Lithium ion batteries have become the preferred battery chemistry for consumer electronics and plug-in electric vehicles because lithium is the lightest metal and produces ample power for vehicle applications. But researchers are trying to boost the amount of energy lithium ion batteries can hold per volume and extend their life.
Researchers at Argonne National Laboratory are also working to replace graphite as the anode material but instead are using titanium oxide. The material was considered a poor candidate for anode materials since it its not a crystalline structure with well-understood electrical properties. But in the course of charging and discharging the battery, researchers said that the titanium oxide molecules began to line up in a way that could lead to much better performing batteries.

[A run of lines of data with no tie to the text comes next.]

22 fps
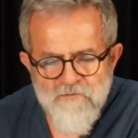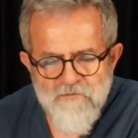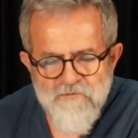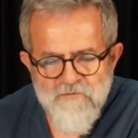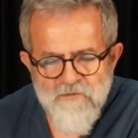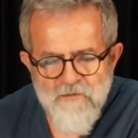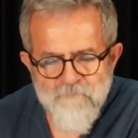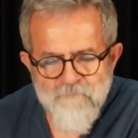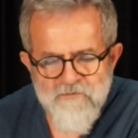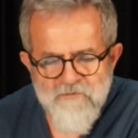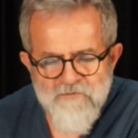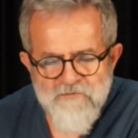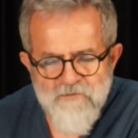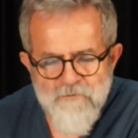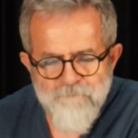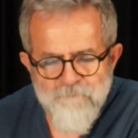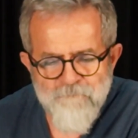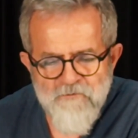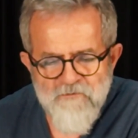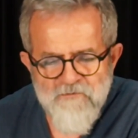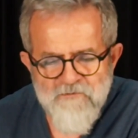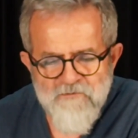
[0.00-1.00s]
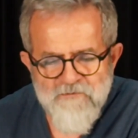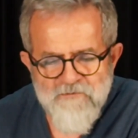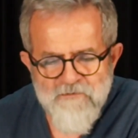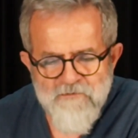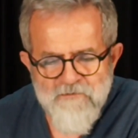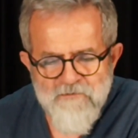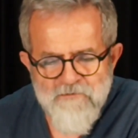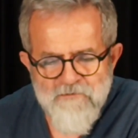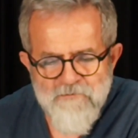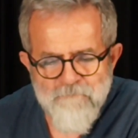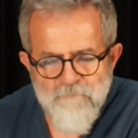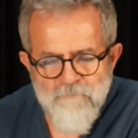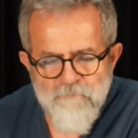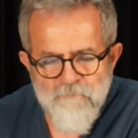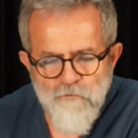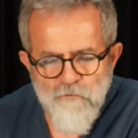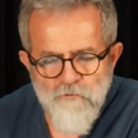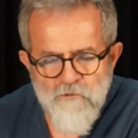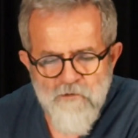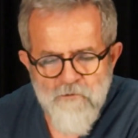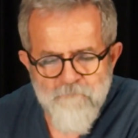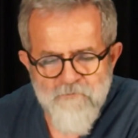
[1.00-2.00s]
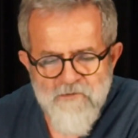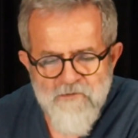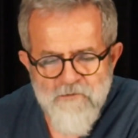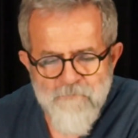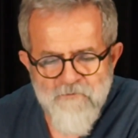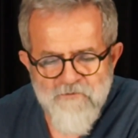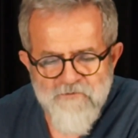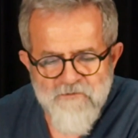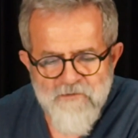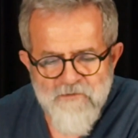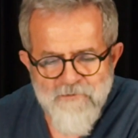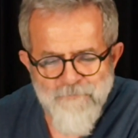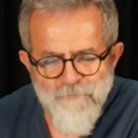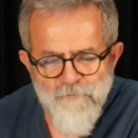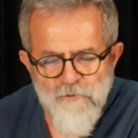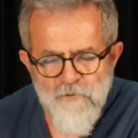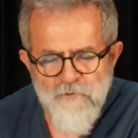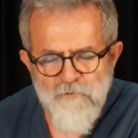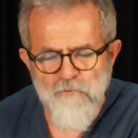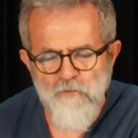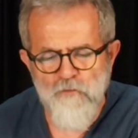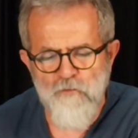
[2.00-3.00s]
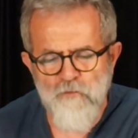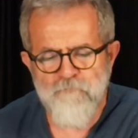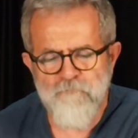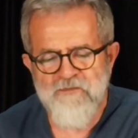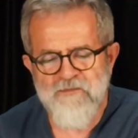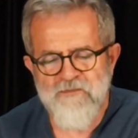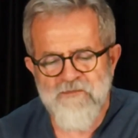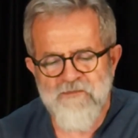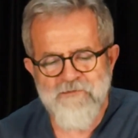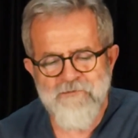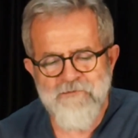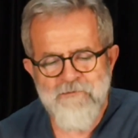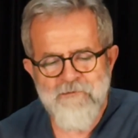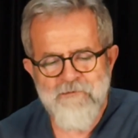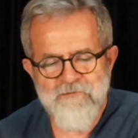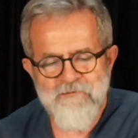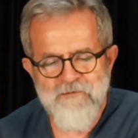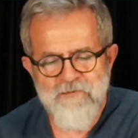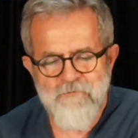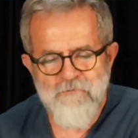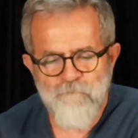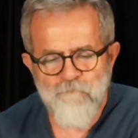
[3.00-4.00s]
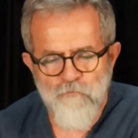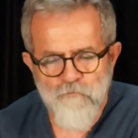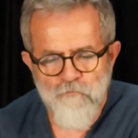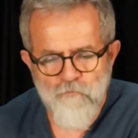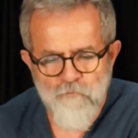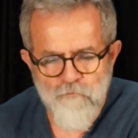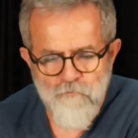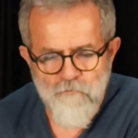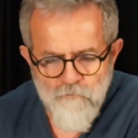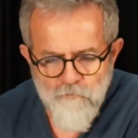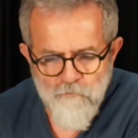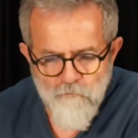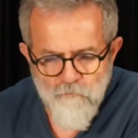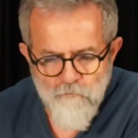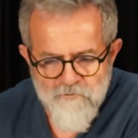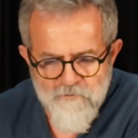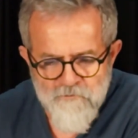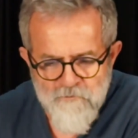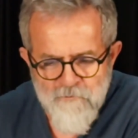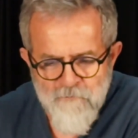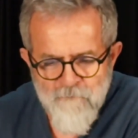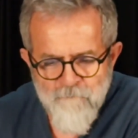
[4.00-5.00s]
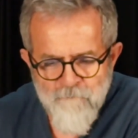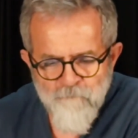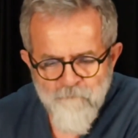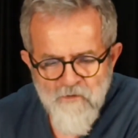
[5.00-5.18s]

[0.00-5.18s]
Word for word: Saymaz CHP'nin İnce'ye İzmir Büyükşehir Belediye Başkanı adayı olması için teklif götürdüğünü söyledi.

"We're seeing some nanoscale phase transitions that are very interesting from a scientific standpoint, and it is the deeper understanding of these materials' behaviors that will unlock mysteries of materials that are used in electrical energy storage systems," said Argonne scientist Jeff Chamberlain, in a statement.
Consumers may just want a better battery for their laptop or tablet, but for the scientists who will get them there, the hard work is done at the nanoscale.